Mengkhawatirkan, Pengelolaan Hutan Aceh

Dalam dua dasawarsa terakhir, kawasan hutan alam di Pulau Sumatera telah berkurang hampir 50 persen.

Junaidi/Fotokita.net
Junaidi/Fotokita.net

Sisa-sisa hutan yang masih tersisa di Aceh, pembukaan areal perkebunan dan pertambangan telah membuat hutan Aceh terus menyusut dari tahun ke tahun, antara tahun 1980 hingga 2008, luas hutan Aceh telah berkurang hingga 914.422 hektar dari total luas 5.675.850 hektar.

“Hutan alam di wilayah Provinsi Nanggroe Aceh Darussalam, terutama hutan dataran rendahnya, merupakan benteng terakhir keanekaragaman hayati di Pulau Sumatra dan oleh karena itu perlu langkah bersama seluruh elemen untuk mewujudkan transparansi dan akuntabilitas pengelolaan hutan — di Aceh dan Sumatra pada umumnya,” ujar CEO WWF-Indonesia, Efransjah.

Ia juga menekankan bahwa tanpa adanya pengelolaan kehutanan yang transparan dan akuntabel, dikhawatirkan hutan Aceh akan bernasib sama dengan hutan-hutan lain di Sumatra. Dalam dua dasawarsa terakhir, kawasan hutan alam di Pulau Sumatera telah berkurang hampir 50 persen.

Penegakan hukum yang maksimal, didukung undang-undang kehutanan, undang-undang anti pencucian uang dan pemberantasan korupsi perlu didorong untuk menyelamatkan kawasan hutan Aceh.

Dibahas dalam sebuah diskusi publik dengan tema “Mendorong Transparansi dan Akuntabilitas Pengelolaan Tata Kelola Hutan yang Berkelanjutan di Provinsi Nanggroe Aceh Darussalam” yang diadakan konsorsium SIAP II. Acara ini bekerja sama dengan Pemerintah Nanggroe Aceh Darussalam, di Banda Aceh (4/7), dan menegaskan hutan di wilayah ini merupakan satu-satunya habitat bagi empat satwa kunci Sumatra: harimau, badak, orangutan, dan gajah.
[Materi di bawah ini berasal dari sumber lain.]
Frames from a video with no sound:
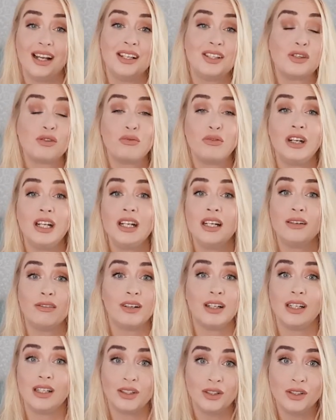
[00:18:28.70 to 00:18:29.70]
it's really,
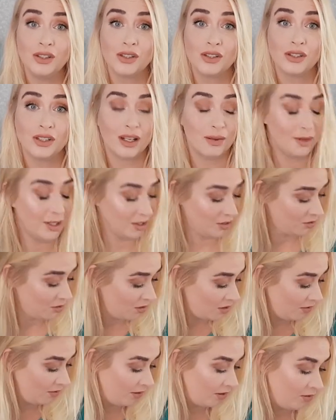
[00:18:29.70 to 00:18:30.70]
really good. I mean, I don't
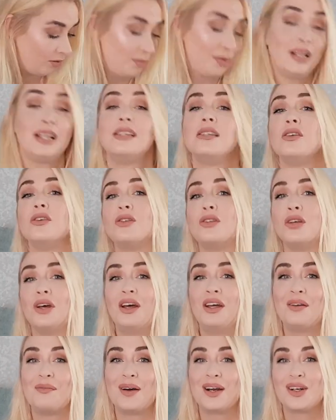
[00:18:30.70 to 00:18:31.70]
know if it replaces
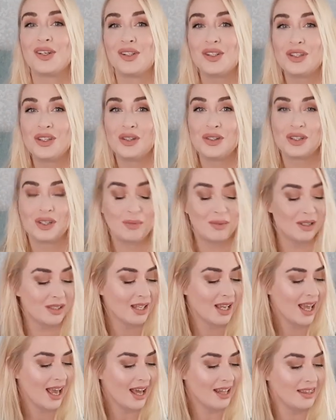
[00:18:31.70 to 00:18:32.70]
my go-to shimmers.
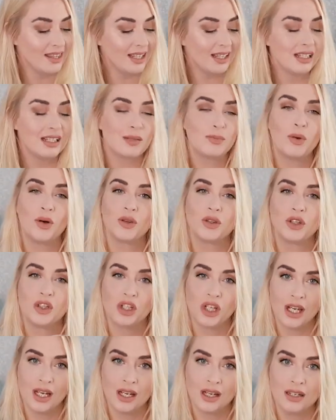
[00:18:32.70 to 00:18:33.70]
I think it's more the
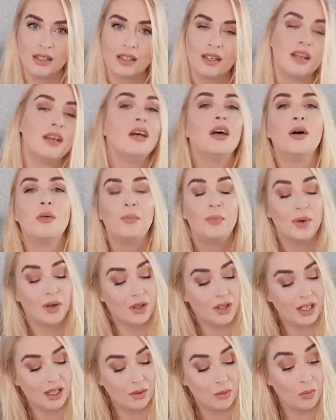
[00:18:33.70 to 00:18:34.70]
shade,
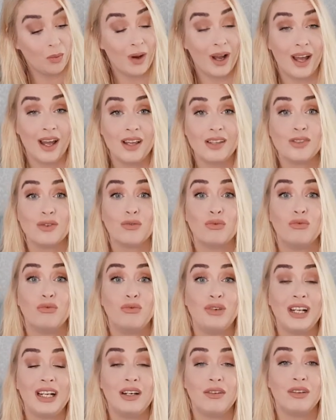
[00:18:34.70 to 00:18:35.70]
but it wears
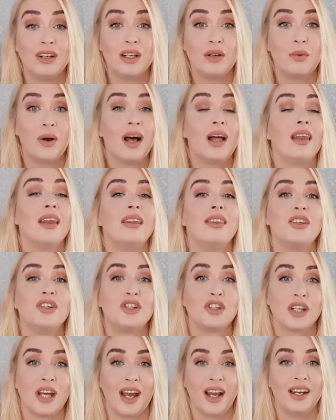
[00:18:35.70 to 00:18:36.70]
really, really well and the
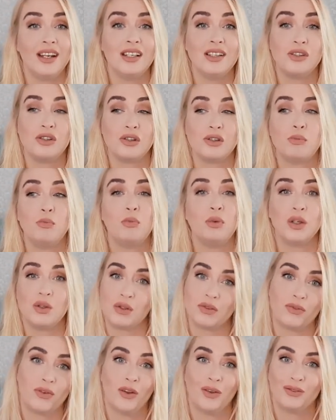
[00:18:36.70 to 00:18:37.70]
shine is just
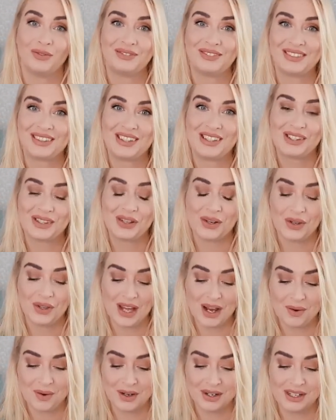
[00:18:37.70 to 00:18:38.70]
beautiful. So
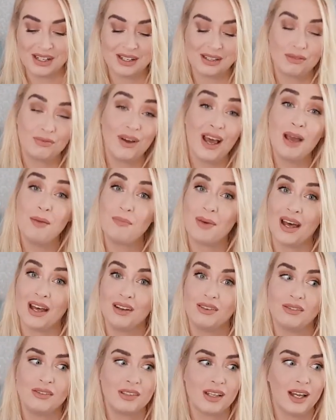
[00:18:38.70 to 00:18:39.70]
that one is
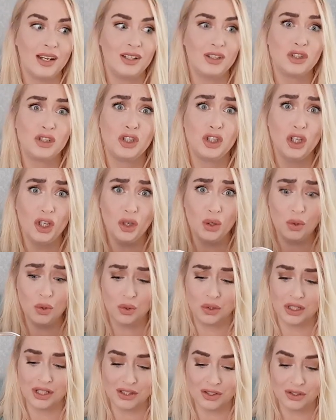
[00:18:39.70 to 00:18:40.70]
£5 and it's
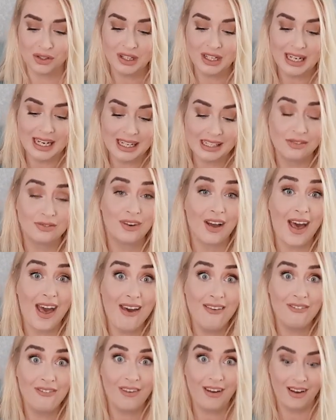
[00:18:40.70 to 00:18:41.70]
huge. That's going to last
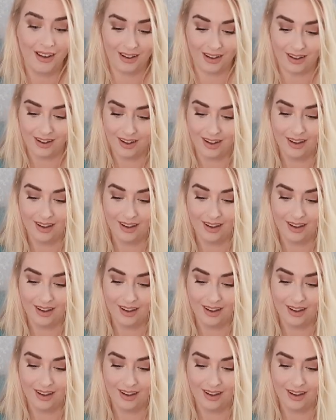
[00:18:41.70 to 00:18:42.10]
forever.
Dalam diskusi yang dihadiri berbagai elemen masyarakat sipil dan pemerintah itu ditegaskan, mewujudkan tata kelola kehutanan yang baik, benar, dan “bersih” menjadi tuntutan, demi menjaga hutan berfungsi sebagaimana mestinya dan tidak dikorbankan untuk kepentingan sesaat. Maraknya praktik-praktik korupsi dan pencucian uang di sektor kehutanan yang mulai merambah ke Aceh telah menuai kekhawatiran dari berbagai pihak.

Menurut Sekjen Transparansi Internasional Indonesia, Dadang Trisasongko, pola korupsi terjadi di semua lini manajemen kehutanan. “Suap menjadi modus yang paling umum terjadi di sektor kehutanan, mulai dari rantai regulasi, rantai perizinan, produksi kayu, penegakan hukum hingga penerimaan negara dari hasil hutan.”

Sementara itu, Mas Achmad Santosa dari Satgas REDD/UKP4 mengatakan, penegakan hukum ini harus dimulai dari penguatan penegakan hukum administrasi dengan pengawasan penaatan sebagai tulang punggungnya.

“Artinya lini birokrasi (pada pemerintah dan Pemda) yang akan berfungsi pengawas sangat mendesak untuk dibenahi. Dari mulai SDM pengawas yang profesional dan berintegritas, kemampuan mendeteksi pelanggaran, serta kemampuan menjatuhkan sanksi yang mampu menghentikan pelanggaran dan menimbulkan efek jera,” ujar Mas Achmad.

Pendayagunaan hukum pidana juga sangat diperlukan, ucapnya, apalagi kalau pelanggaran hukum telah menimbulkan konsekuensi yang sangat buruk terhadap ekosistem.

Dadang Trisasongko menambahkan, “Ada beberapa rekomendasi yang penting dilakukan oleh pemerintah Aceh dalam tata kelola sumber daya alam yang lestari; yaitu meningkatkan kerja sama antara pemerintah dan masyarakat sipil guna memastikan birokrasi pemerintah melaksanakan UU Keterbukaan Informasi Publik, khususnya soal manajemen kehutanan.”

Dadang mengatakan, penanganan perkara dengan pendekatan multi-door untuk kasus-kasus terkait Sumber Daya Alam Lingkungan Hidup (SDA-LH) perlu lebih banyak dioptimalkan.